The federal government has given Pacific NorthWest LNG, led by Malaysia’s state-owned Petronas, the go-ahead to export liquefied natural gas from Lelu Island (Prince Rupert). There are 190 conditions attached to Ottawa’s approval.
In total, roughly $36-billion will need to be spent to make Pacific NorthWest LNG’s planned exports a reality in 2021. The plan includes $11.4-billion for the LNG export terminal on Lelu Island and $12-billion related to drilling and natural gas production, of which $5-billion already has been spent on northeast B.C. operations from 2013 to 2015. TransCanada Corp. plans to build two pipelines at a cost totalling $6.7-billion to move natural gas from northeast B.C. to Lelu Island.
Eurasia Group, a New York-based political risk firm, said Petronas will likely delay a final investment decision until late 2017, and will then encounter a tough market. The environmental conditions are fairly onerous compared with what many international competitors face. Pacific NorthWest LNG is seeking to overcome the shaky economics of exporting LNG. Prices for the fuel have plunged in Asia over the past couple of years.

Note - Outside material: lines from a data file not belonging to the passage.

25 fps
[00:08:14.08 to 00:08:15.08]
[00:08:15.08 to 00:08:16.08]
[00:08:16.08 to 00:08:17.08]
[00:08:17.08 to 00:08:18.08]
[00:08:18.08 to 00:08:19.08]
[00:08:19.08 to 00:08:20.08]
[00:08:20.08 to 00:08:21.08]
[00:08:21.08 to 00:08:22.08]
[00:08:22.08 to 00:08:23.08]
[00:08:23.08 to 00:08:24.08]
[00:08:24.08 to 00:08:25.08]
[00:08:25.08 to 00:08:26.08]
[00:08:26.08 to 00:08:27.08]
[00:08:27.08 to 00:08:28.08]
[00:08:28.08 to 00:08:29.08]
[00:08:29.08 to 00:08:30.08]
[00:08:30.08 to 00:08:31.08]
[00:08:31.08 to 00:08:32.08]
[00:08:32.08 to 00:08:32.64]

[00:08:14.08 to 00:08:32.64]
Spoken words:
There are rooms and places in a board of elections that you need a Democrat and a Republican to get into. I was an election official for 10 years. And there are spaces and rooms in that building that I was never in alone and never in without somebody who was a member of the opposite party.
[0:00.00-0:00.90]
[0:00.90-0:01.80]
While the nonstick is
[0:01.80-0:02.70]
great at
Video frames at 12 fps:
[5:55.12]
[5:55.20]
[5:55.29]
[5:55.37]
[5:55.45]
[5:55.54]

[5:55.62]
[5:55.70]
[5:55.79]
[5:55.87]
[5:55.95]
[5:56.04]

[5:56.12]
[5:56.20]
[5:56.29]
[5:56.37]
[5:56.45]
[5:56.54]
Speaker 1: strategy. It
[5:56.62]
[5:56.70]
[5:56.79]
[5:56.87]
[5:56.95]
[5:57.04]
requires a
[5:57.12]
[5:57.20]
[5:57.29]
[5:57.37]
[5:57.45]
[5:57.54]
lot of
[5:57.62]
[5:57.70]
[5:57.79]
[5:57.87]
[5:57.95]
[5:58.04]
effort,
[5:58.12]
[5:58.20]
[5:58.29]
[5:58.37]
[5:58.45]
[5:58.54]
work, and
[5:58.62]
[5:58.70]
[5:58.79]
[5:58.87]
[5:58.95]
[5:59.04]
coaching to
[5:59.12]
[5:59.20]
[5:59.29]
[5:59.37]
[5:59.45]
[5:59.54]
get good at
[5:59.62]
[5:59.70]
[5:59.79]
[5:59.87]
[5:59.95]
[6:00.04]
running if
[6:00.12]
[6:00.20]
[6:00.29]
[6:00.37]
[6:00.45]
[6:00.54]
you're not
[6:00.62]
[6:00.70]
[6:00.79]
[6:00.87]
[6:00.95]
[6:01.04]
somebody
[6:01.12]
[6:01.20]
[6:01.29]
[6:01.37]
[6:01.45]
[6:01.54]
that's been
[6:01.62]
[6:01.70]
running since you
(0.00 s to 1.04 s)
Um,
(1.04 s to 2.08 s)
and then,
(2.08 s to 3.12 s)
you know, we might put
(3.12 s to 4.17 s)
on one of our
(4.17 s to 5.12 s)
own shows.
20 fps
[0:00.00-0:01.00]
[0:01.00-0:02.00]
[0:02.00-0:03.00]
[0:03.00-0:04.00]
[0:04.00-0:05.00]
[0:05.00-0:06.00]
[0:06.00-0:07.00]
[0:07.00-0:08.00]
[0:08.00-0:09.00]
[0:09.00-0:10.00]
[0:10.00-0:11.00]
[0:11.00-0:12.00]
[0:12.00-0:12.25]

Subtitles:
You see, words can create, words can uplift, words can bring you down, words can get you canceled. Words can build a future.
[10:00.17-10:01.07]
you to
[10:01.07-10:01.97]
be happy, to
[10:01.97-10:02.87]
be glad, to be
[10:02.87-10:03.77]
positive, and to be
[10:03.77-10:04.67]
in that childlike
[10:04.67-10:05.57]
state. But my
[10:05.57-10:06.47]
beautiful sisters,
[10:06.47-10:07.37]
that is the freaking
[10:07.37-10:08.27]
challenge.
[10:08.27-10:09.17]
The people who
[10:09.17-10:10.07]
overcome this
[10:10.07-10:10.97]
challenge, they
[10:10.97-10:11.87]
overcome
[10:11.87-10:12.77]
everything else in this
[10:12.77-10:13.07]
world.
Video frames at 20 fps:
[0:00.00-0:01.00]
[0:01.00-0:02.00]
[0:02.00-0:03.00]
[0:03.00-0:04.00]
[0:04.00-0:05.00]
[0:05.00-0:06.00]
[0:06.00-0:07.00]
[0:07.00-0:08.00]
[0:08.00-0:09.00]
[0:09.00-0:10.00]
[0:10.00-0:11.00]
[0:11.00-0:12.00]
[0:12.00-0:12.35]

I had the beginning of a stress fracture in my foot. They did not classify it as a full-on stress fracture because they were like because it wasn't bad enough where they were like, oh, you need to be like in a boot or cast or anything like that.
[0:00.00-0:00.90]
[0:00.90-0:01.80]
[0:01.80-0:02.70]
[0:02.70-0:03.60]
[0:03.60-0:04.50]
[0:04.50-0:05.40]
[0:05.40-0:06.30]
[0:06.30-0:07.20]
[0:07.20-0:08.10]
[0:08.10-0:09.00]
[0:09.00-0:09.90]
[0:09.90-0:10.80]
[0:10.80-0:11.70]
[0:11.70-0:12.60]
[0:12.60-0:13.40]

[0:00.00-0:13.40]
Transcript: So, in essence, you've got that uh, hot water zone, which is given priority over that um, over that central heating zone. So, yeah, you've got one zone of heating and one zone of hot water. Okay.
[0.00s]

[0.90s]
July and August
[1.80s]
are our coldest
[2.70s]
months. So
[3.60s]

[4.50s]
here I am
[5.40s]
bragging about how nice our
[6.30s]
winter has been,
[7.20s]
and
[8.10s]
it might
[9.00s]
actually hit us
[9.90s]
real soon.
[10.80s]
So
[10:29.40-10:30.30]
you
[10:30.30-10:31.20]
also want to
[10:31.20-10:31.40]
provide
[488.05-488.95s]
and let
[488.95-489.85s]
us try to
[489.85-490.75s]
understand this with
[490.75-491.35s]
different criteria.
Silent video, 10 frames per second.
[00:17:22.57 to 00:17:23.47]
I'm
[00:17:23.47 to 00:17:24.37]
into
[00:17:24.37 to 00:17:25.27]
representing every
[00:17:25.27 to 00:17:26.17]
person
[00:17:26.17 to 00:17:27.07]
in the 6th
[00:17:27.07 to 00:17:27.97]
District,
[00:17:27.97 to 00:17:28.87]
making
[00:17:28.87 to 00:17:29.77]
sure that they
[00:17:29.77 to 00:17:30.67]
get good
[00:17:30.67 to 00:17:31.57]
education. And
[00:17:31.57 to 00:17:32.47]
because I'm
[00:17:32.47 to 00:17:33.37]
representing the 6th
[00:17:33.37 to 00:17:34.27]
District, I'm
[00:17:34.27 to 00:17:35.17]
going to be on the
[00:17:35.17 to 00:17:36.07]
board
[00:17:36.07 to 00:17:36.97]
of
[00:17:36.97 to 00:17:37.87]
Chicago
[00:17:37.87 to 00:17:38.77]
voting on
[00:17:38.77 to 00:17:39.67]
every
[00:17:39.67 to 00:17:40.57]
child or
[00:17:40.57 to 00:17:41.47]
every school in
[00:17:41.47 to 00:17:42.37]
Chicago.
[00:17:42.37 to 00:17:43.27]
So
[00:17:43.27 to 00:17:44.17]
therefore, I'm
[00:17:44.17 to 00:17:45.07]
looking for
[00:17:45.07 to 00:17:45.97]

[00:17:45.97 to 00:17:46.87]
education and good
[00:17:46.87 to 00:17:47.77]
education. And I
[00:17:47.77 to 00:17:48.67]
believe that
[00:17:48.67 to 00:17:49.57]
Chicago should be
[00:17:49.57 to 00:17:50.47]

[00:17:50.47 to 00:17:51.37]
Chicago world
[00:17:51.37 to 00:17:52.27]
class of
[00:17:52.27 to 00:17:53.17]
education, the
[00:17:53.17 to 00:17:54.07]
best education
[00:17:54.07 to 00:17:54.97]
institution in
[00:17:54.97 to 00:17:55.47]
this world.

While the federal Liberal cabinet’s project approval clears the way for construction of the export terminal, the Petronas-led group will need to pare costs just to break even on its operations if LNG prices in Asia stay in doldrums, industry experts say.
The LNG market economics is much less attractive for exporters than three years ago. It remains to be seen whether investors will go ahead with this large investment project with shaky economics.